The GAO examined six recent comparisons of federal and
private-sector pay, including one performed annually by the Bureau of Labor Statistics that is used to set the official estimate of the “pay gap”; the 2011 report found federal workers behind by 24 percent, on average.
However, reports by conservative or libertarian think tanks, including the Heritage Foundation, the American Enterprise Institute (AEI) and the Cato Institute, as well as the budget watchdog group Project on Government Oversight (POGO), have found that the shortfall runs in the other direction by that much or more. This year, the Congressional Budget Office (CBO) essentially split the difference with a report finding federal employees ahead by 2 percent on average.
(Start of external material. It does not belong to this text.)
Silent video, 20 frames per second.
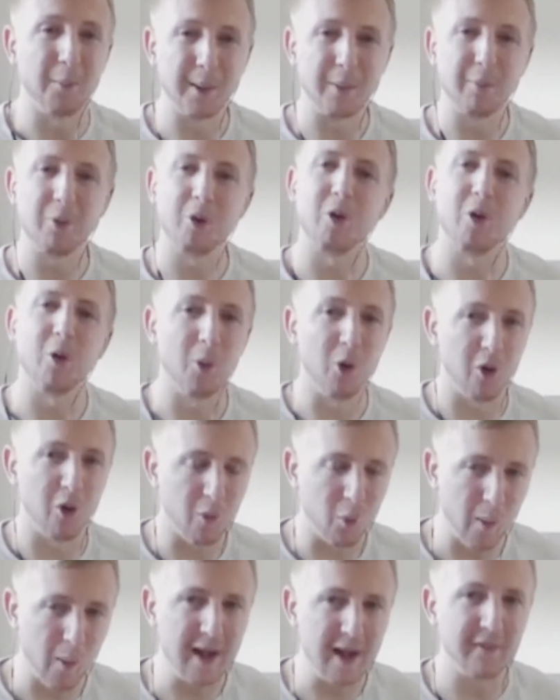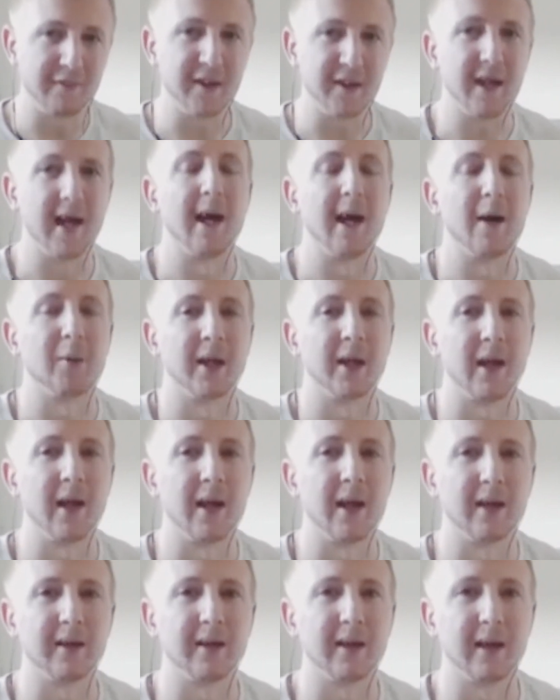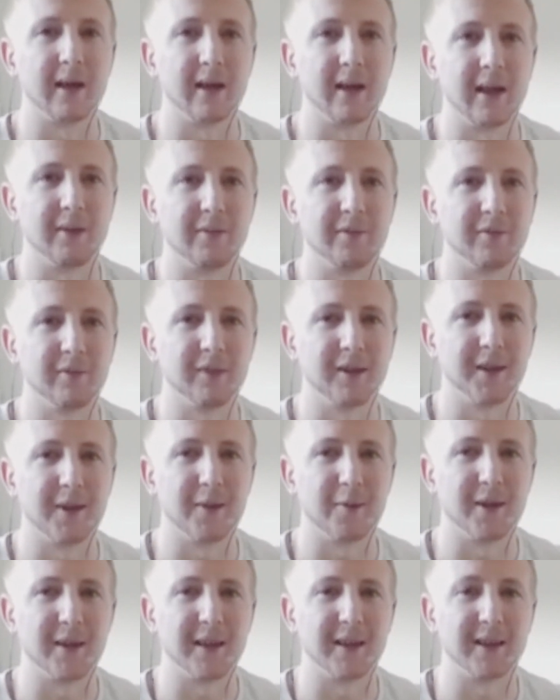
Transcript: people are more aware of it now and, and, and they've, you know, they're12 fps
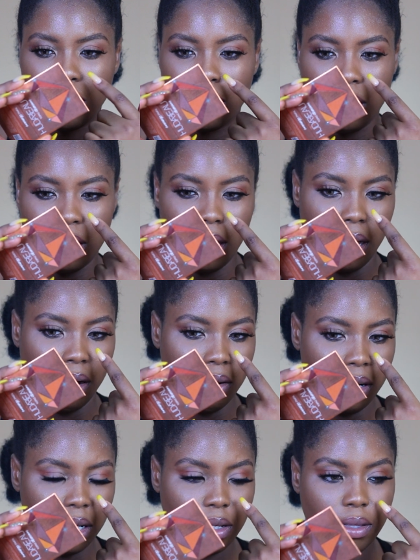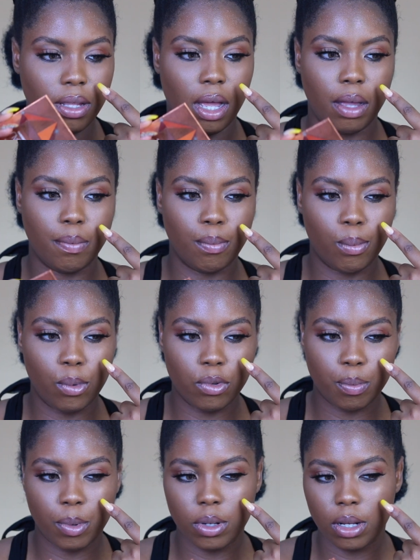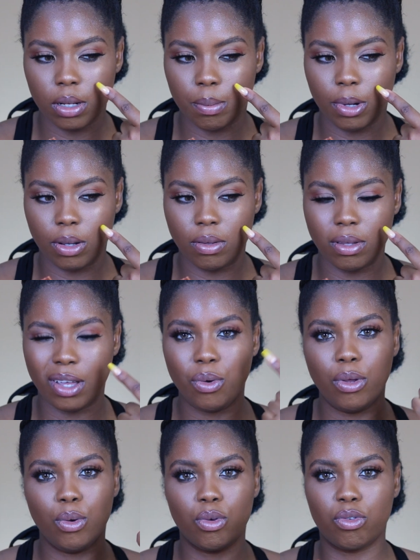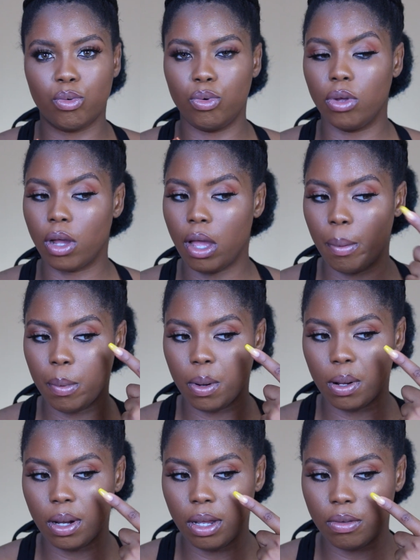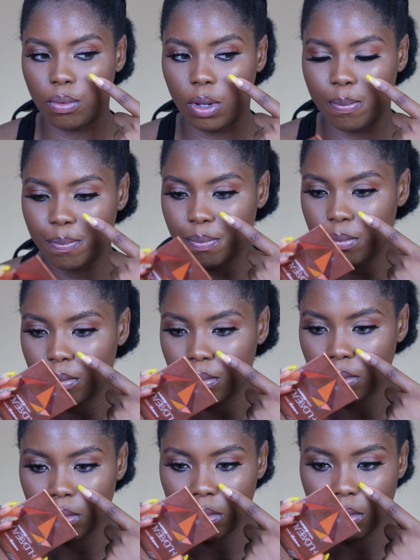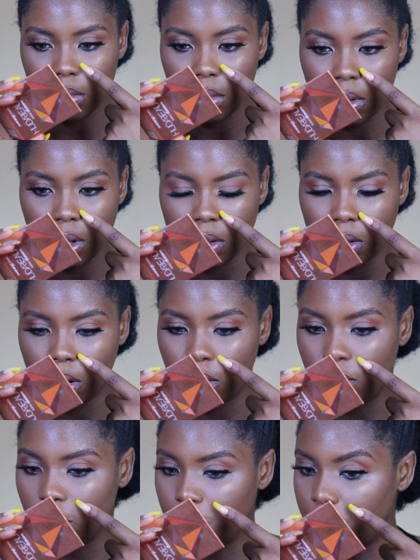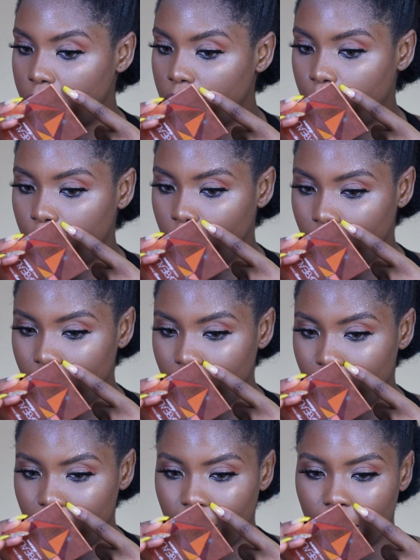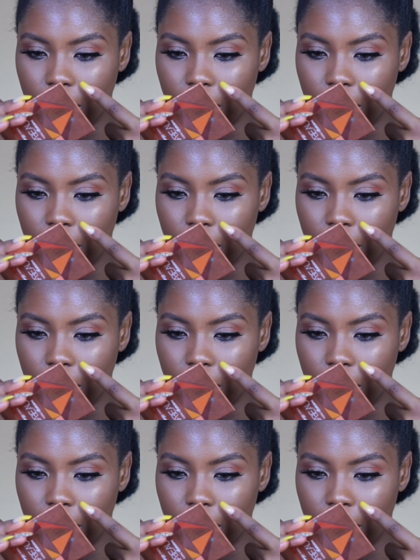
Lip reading: the areas I'm most bothered about, I know it looks good on camera, that is why I don't know how to explain it to people. There's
The GAO said the government’s study and POGO’s use a “job-to-job” approach to try to compare pay for similar jobs based on job-related attributes such as occupation and level of work. The Heritage, AEI and CBO reports try to compare pay for individuals taking into account personal attributes such as education and job experience, as well as other attributes such as occupation, locality and size of employer. The Cato report focused on trends in pay over time without controlling for attributes of the workers or jobs, it said.
“The studies’ differing conclusions on the overall pay disparity between federal and private or nonfederal workers were affected by their basic approaches. . . . Within each approach, conclusions differed due to studies’ specific methodologies,” the GAO said.
Experts in compensation issues also had different views of which method of comparison is best, further proof that who makes more is largely in the eye of the beholder.
The debate over public-sector vs. private-sector pay has existed for years, and its political implications have intensified in recent years as new outside studies have challenged the government’s findings that federal employees are substantially underpaid, on average.
Chris Edwards, director of tax policy studies at the Cato Institute, a conservative think thank, and author of several papers concluding that federal workers are overpaid, acknowledged Monday that “it’s hard to make an overall sweeping assessment” of whether private- or public-sector employees make more.
He said the fairest way to resolve the debate is for the government to hire an outside consultant to develop a new comparison methodology.